# A Domino Reduction Guide for FMC



## Fok96 (Aug 3, 2019)

Hi everyone!

After seeing all the hype around Domino Reduction, Tommaso Raposio and I have decided to write a complete guide about it. After a month or so, our work is finally done! We aim to prove to everyone that the myth that DR is "difficult" is absolutely not true. Even if you are not into FMC, this can be a very challenging and different way of solving the cube: the guide is not only for FMC addicts like us.

We worked at this project with the counceling of @porkynator You'll se that the style follows his famous "Fewest Moves Tutorial".
We uploaded the guide to a Google Drive folder. We look forward to expand it with much more resources: files of example solves? other guides? links to useful videos? Let us know! We hope it becomes a useful place to store the community's knowledge about DR.

We are very proud of our work and because of this we want it to be perfect.
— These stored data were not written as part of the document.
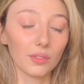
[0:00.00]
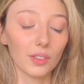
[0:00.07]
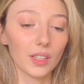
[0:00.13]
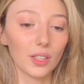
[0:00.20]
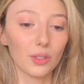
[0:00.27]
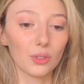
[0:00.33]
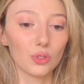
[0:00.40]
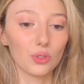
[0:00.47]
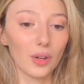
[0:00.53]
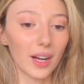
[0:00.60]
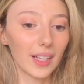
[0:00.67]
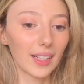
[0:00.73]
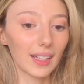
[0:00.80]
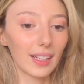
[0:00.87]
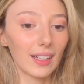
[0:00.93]
video
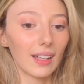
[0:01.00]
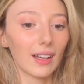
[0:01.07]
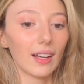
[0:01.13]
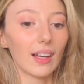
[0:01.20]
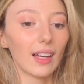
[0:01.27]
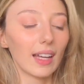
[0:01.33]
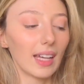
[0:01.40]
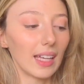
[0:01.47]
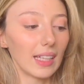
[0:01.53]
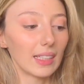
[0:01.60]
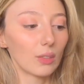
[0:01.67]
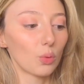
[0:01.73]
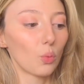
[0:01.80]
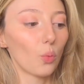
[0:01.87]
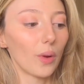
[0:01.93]
trying
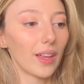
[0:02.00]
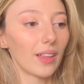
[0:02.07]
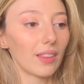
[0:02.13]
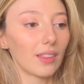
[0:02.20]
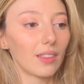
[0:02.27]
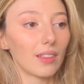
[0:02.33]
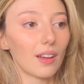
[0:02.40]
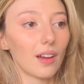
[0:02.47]
it with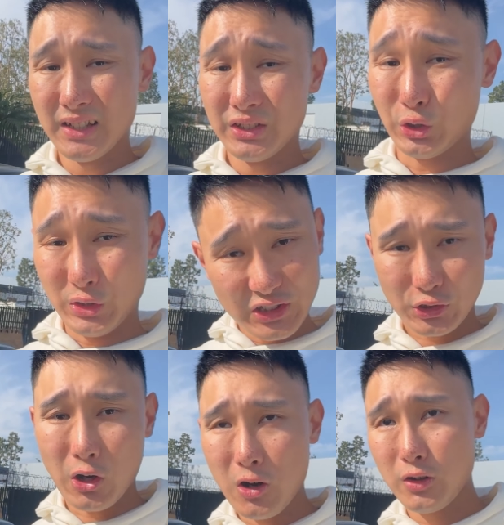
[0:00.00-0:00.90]
So this
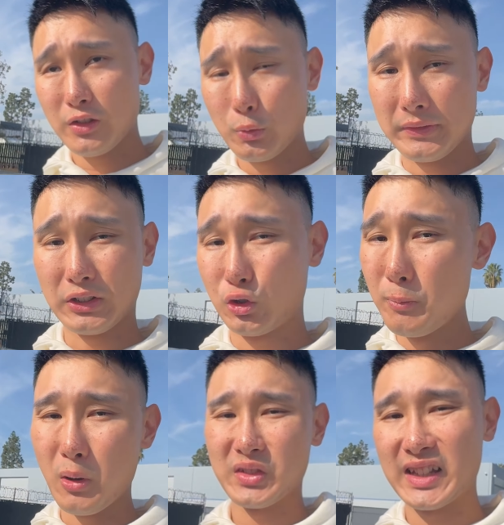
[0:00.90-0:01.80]
car with the
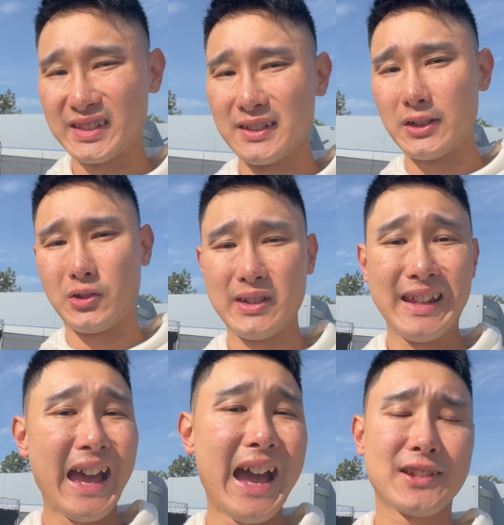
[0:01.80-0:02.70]
2.6 liter, it
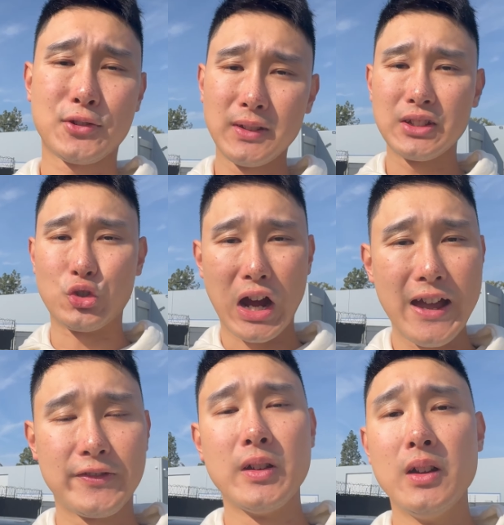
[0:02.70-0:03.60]
actually
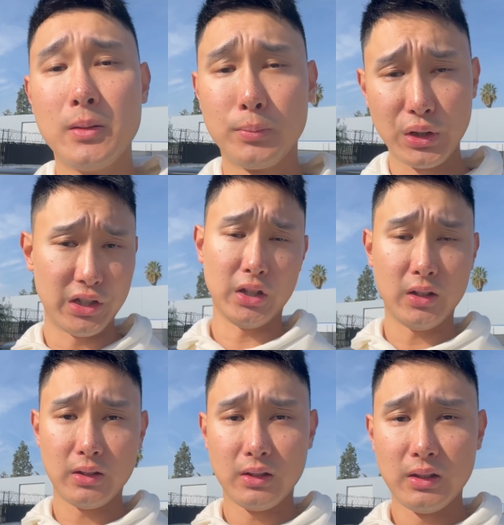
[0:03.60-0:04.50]
drives pretty good.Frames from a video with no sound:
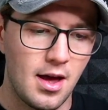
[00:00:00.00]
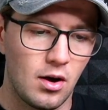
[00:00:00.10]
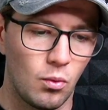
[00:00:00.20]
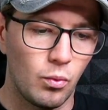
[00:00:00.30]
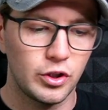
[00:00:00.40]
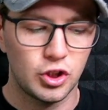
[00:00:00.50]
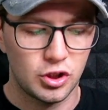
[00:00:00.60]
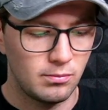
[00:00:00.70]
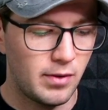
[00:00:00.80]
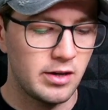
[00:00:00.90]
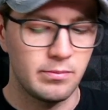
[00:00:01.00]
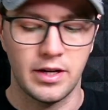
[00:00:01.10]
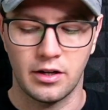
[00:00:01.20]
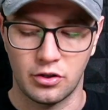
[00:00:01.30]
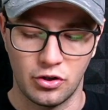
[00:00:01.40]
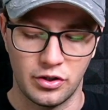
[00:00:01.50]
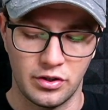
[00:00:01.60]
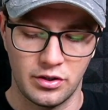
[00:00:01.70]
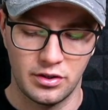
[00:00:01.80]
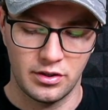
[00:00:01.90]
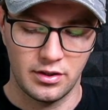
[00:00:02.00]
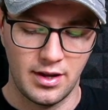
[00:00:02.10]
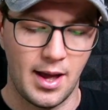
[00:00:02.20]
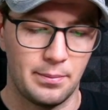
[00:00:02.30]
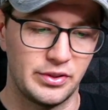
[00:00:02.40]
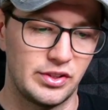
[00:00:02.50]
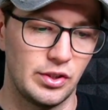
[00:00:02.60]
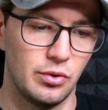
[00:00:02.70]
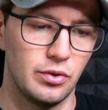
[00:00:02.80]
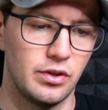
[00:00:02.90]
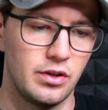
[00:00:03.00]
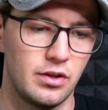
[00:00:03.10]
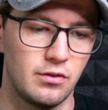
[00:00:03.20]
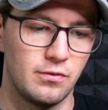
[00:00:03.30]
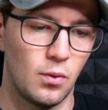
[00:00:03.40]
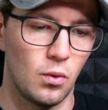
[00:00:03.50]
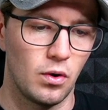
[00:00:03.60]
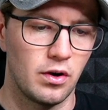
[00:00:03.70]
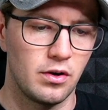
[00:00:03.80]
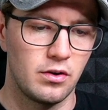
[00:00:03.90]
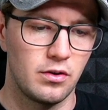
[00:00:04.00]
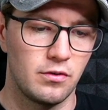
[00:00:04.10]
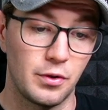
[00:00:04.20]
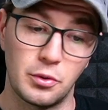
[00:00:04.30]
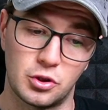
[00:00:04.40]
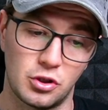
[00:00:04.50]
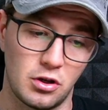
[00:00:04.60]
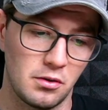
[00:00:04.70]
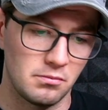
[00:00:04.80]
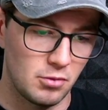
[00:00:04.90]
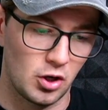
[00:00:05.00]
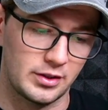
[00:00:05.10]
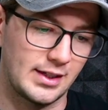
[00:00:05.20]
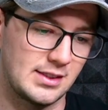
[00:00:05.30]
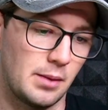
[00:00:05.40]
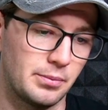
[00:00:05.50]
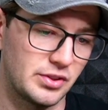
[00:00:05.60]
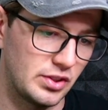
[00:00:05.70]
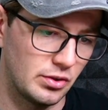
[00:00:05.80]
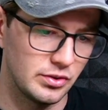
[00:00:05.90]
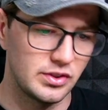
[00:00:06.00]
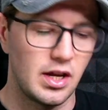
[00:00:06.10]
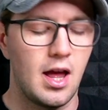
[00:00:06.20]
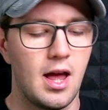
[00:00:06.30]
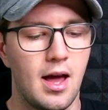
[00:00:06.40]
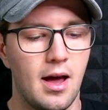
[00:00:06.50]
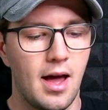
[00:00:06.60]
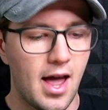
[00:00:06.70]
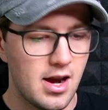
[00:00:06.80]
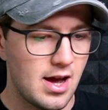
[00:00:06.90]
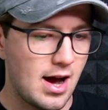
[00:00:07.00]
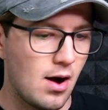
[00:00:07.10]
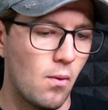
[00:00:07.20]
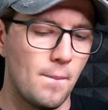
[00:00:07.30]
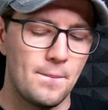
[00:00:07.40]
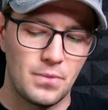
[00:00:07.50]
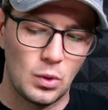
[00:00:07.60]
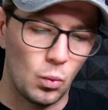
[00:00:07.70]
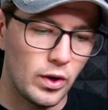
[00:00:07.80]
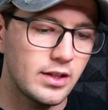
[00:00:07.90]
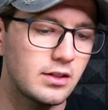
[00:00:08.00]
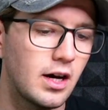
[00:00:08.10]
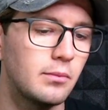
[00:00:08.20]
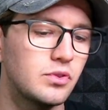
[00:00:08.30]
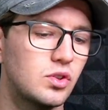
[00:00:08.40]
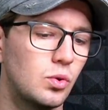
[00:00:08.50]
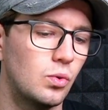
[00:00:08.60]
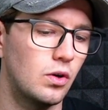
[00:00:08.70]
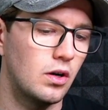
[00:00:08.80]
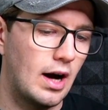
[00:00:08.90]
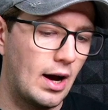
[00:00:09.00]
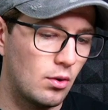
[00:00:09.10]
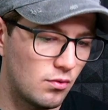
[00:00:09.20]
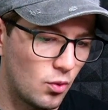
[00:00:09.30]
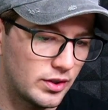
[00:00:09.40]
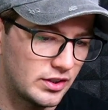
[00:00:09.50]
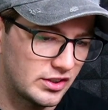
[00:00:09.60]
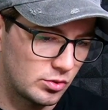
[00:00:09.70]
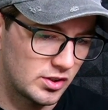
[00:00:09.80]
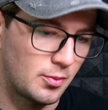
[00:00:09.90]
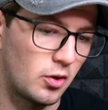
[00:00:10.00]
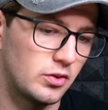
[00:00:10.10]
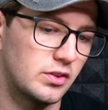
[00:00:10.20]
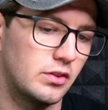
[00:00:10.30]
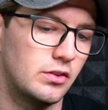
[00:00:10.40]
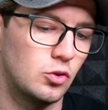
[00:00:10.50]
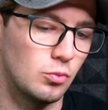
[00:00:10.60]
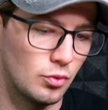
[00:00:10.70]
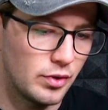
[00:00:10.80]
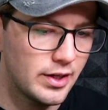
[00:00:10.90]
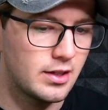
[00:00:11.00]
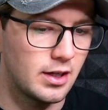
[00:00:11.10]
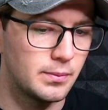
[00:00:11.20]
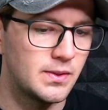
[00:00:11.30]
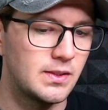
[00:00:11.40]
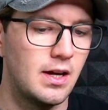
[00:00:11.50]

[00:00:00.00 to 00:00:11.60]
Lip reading: which might be a good episode for future podcast episodes. Anyhow, when it comes to how avoidance respond to breakups,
Please let us know if you find any typos or uncorrect information. If you have any ideas, critiques, or you know something that can add to the content we presented, we would love to make it part of our guide.

Have fun reading it!

https://drive.google.com/drive/folders/1mppifILqu9Bu2phr8zhXGcXasBsSkv_S?usp=sharing


----------



## asacuber (Aug 4, 2019)

This is exactly what I needed. Thank you so much


----------



## Cuberstache (Aug 9, 2019)

Fok96 said:


> https://drive.google.com/drive/folders/1mppifILqu9Bu2phr8zhXGcXasBsSkv_S?usp=sharing


This looks fantastic! I haven't read it all the way through, but it looks like certain scrambles are missing prime symbols, making the examples impossible to follow. Is this a problem on my end maybe?


----------



## Fok96 (Aug 9, 2019)

CuberStache said:


> This looks fantastic! I haven't read it all the way through, but it looks like certain scrambles are missing prime symbols, making the examples impossible to follow. Is this a problem on my end maybe?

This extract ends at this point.